DATA FOR ANALYSIS -
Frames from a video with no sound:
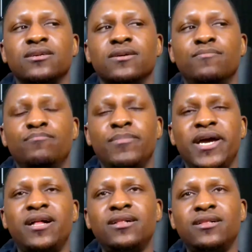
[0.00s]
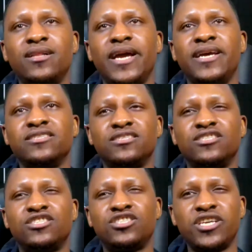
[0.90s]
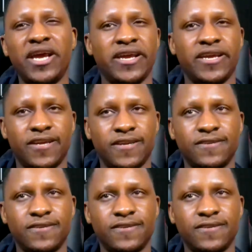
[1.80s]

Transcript: Mel and Shay,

EXERCISE - Retype the data word for word and keep the pictures out of it.

YOUR SOLUTION -
Frames from a video with no sound:
[0.00s]
[0.90s]
[1.80s]

Transcript: Mel and Shay,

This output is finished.